== Work required ==
Every entry should be returned exactly. Omit none of them.

[Dataset entries]

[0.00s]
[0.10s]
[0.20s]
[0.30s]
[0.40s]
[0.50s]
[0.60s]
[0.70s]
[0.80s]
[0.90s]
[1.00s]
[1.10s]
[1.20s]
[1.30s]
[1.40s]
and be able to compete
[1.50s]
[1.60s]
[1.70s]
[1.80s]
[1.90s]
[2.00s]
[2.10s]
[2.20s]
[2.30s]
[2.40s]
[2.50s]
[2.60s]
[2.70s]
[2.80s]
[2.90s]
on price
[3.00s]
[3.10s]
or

== Solution to this problem ==
[0.00s]
[0.10s]
[0.20s]
[0.30s]
[0.40s]
[0.50s]
[0.60s]
[0.70s]
[0.80s]
[0.90s]
[1.00s]
[1.10s]
[1.20s]
[1.30s]
[1.40s]
and be able to compete
[1.50s]
[1.60s]
[1.70s]
[1.80s]
[1.90s]
[2.00s]
[2.10s]
[2.20s]
[2.30s]
[2.40s]
[2.50s]
[2.60s]
[2.70s]
[2.80s]
[2.90s]
on price
[3.00s]
[3.10s]
or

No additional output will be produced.